20 JAN 2021

FUTURE HOMES STANDARD SETS NEW RULES FOR GREEN BUILDING REVOLUTION

All homes and businesses will have to meet rigorous new energy efficiency standards to lower energy consumption and help protect the environment, the housing minister Chris Pincher has announced earlier this week. (19/1/21).

Existing homes will also be subject to higher standards, but leading industry figures have called for faster progress and more clarity on the retrofitting that will be needed to meet the UK’s target for achieving net zero by 2050.

Responding to a consultation on the Future Homes Standard, the UK government has set out plans to radically improve the energy performance of new homes, with all homes to be highly energy efficient, with low carbon heating and be zero carbon ready by 2025.

These homes are expected to produce 75-80% lower carbon emissions compared to current levels. To ensure industry is ready to meet the new standards by 2025, new homes will be expected to produce 31% lower carbon emissions from 2021.

Housing minister Christopher Pincher said: “Improving the energy performance of buildings is vital to achieving net-zero emissions by 2050 and protecting the environment for future generations to come. The radical new standards announced today will not only improve energy efficiency of existing homes and other buildings, but will also ensure our new homes are fit for the future, by reducing emissions from new homes by at least 75%.”

Julie Hirigoyen, chief executive at the UK Green Building Council, said: “We are pleased to see confirmation that the Future Homes Standard will mean new homes will have carbon dioxide emissions 75-80% lower than those built to current Building Regulations – though it’s regrettable that the Standard won’t be implemented till 2025, despite it being widely trailed that it would be brought forward to 2023.”

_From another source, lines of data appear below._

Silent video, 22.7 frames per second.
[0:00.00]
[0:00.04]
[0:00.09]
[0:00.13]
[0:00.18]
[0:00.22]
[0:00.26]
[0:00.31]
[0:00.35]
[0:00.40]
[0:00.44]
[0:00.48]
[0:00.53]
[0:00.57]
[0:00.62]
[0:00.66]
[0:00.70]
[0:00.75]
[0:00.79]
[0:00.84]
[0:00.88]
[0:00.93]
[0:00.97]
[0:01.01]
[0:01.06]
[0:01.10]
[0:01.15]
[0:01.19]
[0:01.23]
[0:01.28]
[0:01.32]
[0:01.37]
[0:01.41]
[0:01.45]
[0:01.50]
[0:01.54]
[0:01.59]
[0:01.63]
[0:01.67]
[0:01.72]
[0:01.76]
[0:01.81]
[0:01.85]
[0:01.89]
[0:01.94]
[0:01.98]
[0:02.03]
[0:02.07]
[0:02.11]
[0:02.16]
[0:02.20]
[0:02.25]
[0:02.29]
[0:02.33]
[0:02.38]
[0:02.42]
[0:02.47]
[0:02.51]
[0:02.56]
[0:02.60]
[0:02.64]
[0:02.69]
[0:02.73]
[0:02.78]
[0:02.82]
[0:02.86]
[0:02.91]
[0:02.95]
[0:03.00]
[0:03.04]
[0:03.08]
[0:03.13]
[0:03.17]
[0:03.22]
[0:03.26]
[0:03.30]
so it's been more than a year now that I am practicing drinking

Nigel Banks, director of specialist projects at modular housebuilders ilke Homes, said: “The government’s response to the Future Homes Standard consultation is welcome news. However, the timetable for implementation is too slow, meaning over a million new homes built between now and 2026 will need to be retrofit in the 2030s. We still believe the Future Homes Standard could be implemented much sooner than is being proposed. Homes England could play a key role in accelerating adoption of the Future Homes Standard and helping to reduce the cost to the industry by scaling up solutions ahead of the regulations applying to all new homes.”

Alan Fogarty, sustainability partner at multidisciplinary engineering consultancy, Cundall, said: “While this is great news for the energy performance of new build homes and businesses, the fact remains that 90% of building stock that will be in use in 2050, has already been built to standards that do not comply with net zero carbon standards. The real challenge here is retrofitting the thousands of homes and businesses in our existing building stock. In order to meet the government’s ambitious 2050 net zero carbon targets, we need to be retrofitting 20,000 homes per week to meet net zero carbon energy standards, and at the moment there is no standard in place for how that should be achieved.”

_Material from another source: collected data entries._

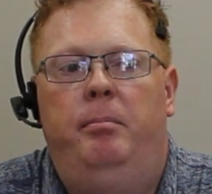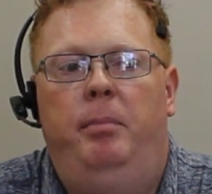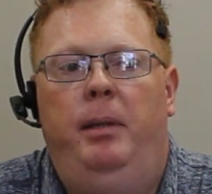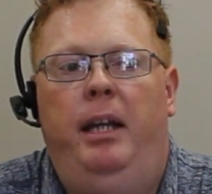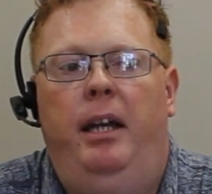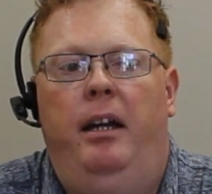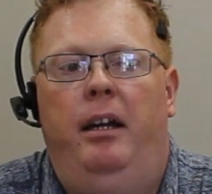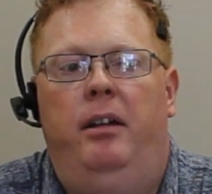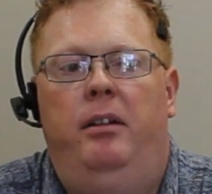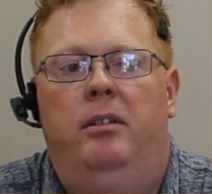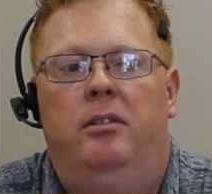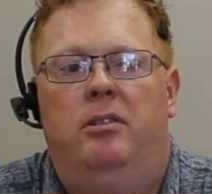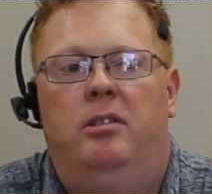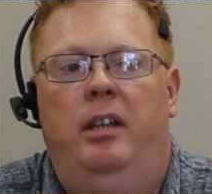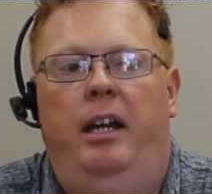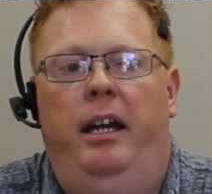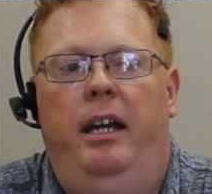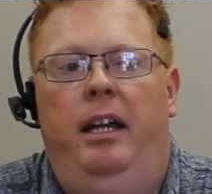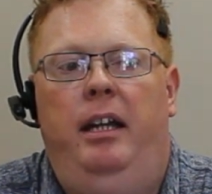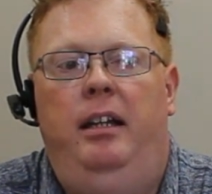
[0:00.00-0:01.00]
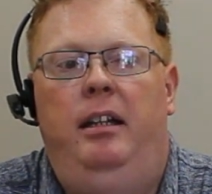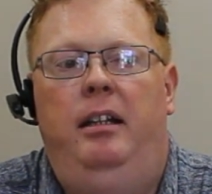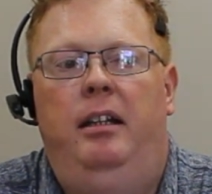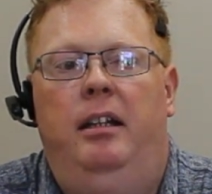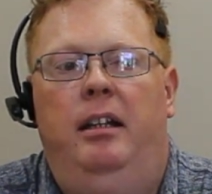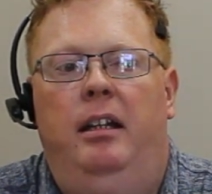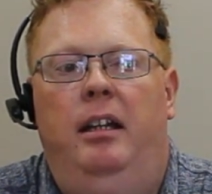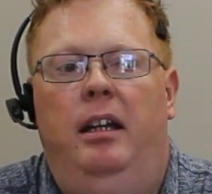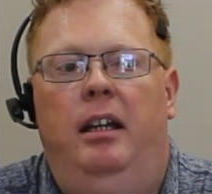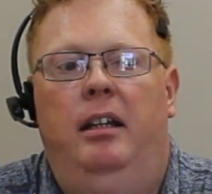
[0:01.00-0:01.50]
be outside
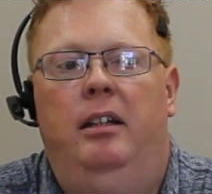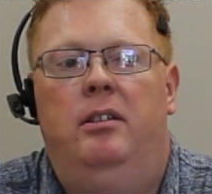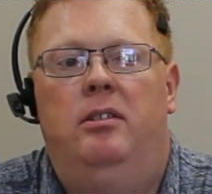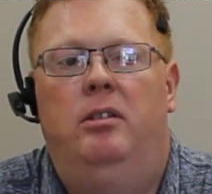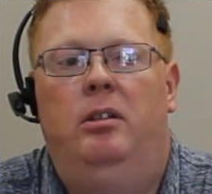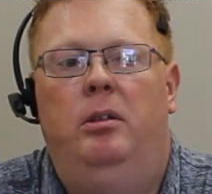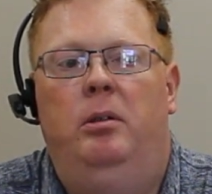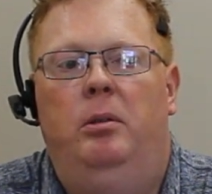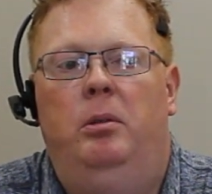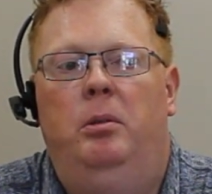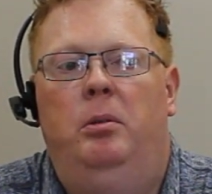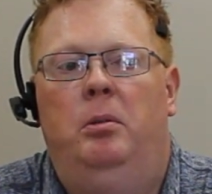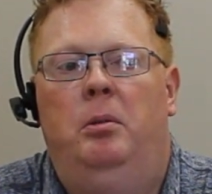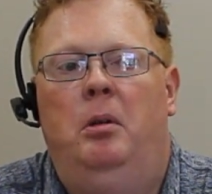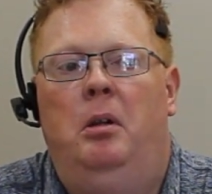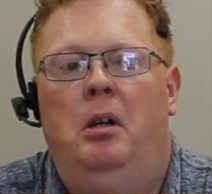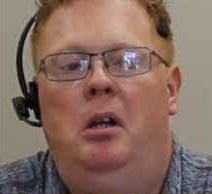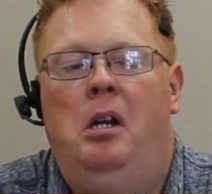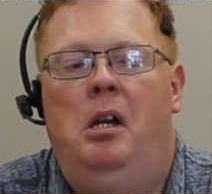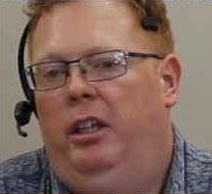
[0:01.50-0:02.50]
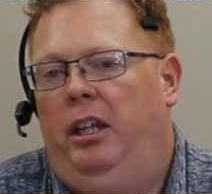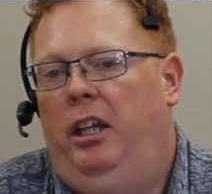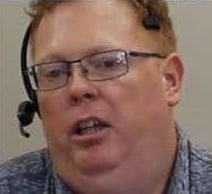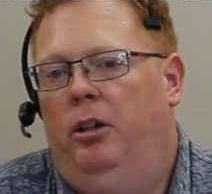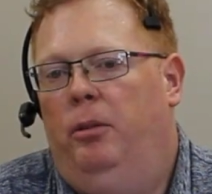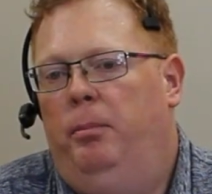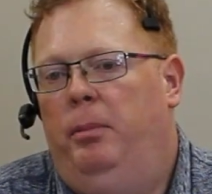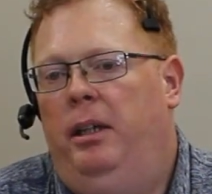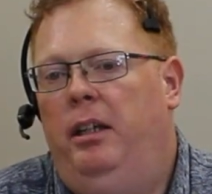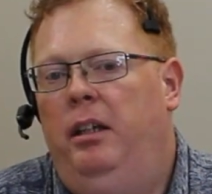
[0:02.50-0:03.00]
and so
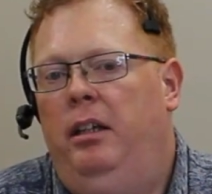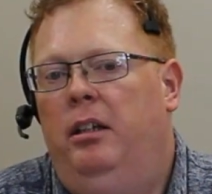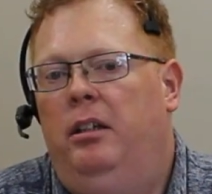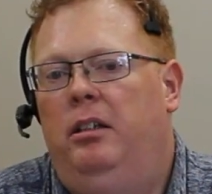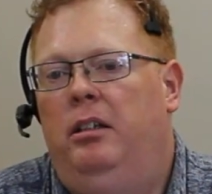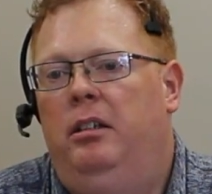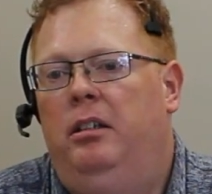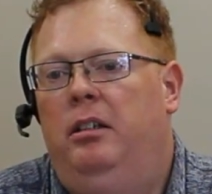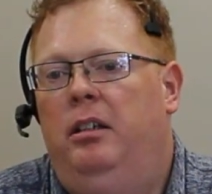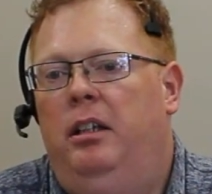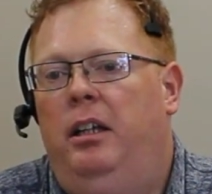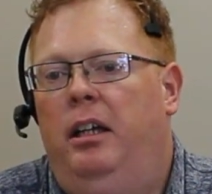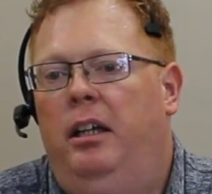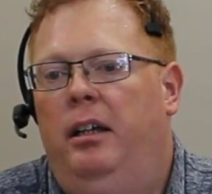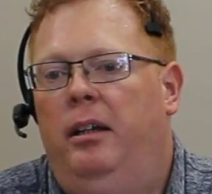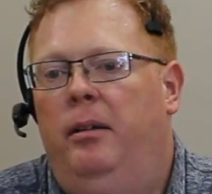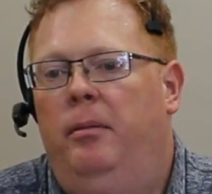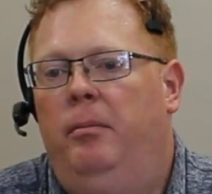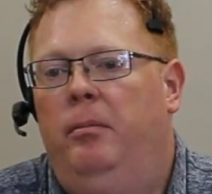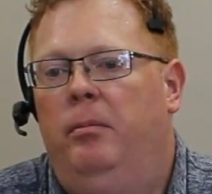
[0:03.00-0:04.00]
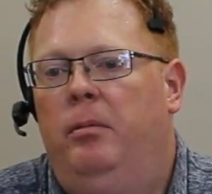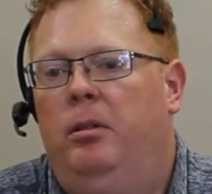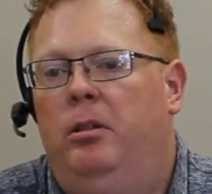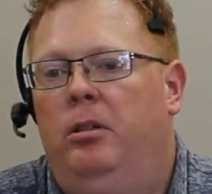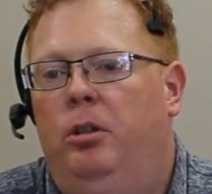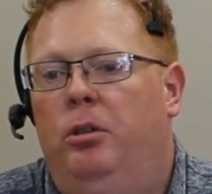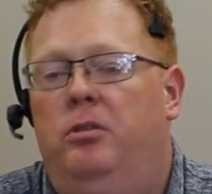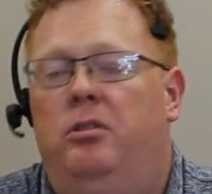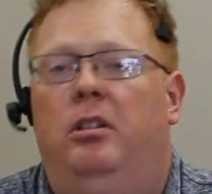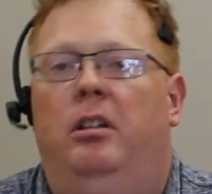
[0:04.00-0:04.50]
being here um,
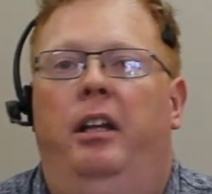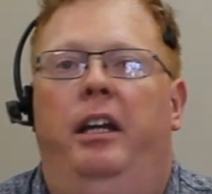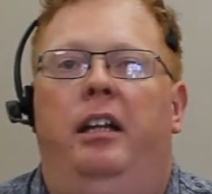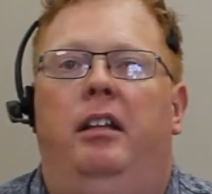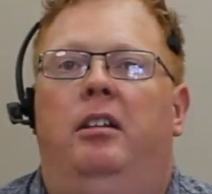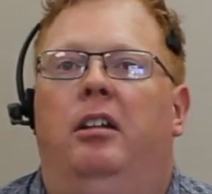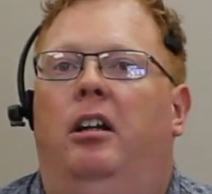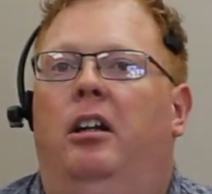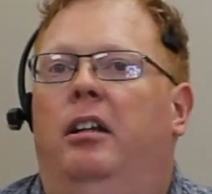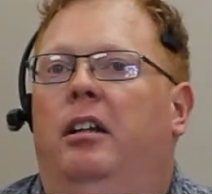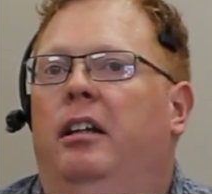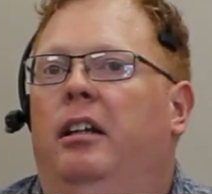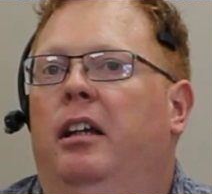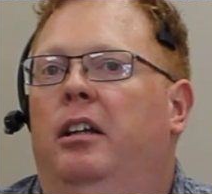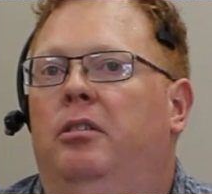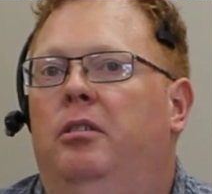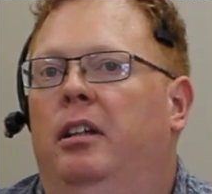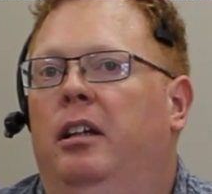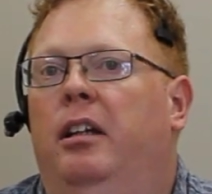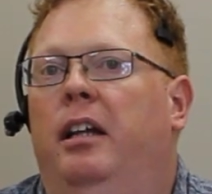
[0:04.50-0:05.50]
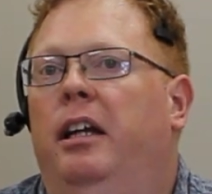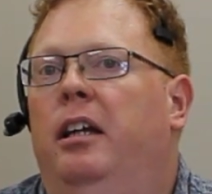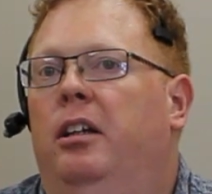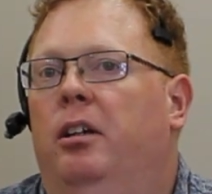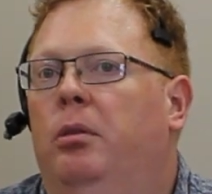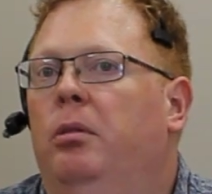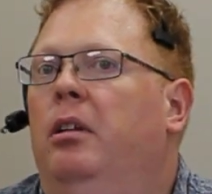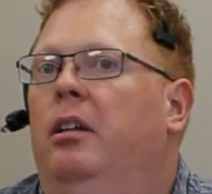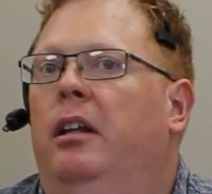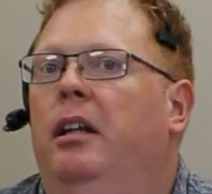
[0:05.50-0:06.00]
close to Lake Darling. I really like
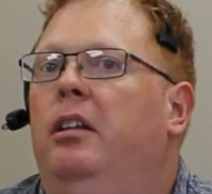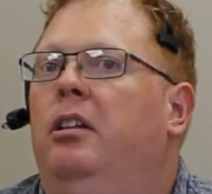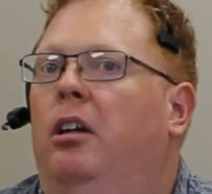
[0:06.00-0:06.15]
going to Lake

The government has published its response to the Future Homes Standard consultation, which sought views on how best to improve the energy performance of new homes. This was first part of a 2-part consultation on Part L and Part F of the Building Regulations.

New plans to make all other buildings, including existing homes, more energy efficient have now been published as part of the Future Buildings Standard consultation, which closes on 13 April 2021.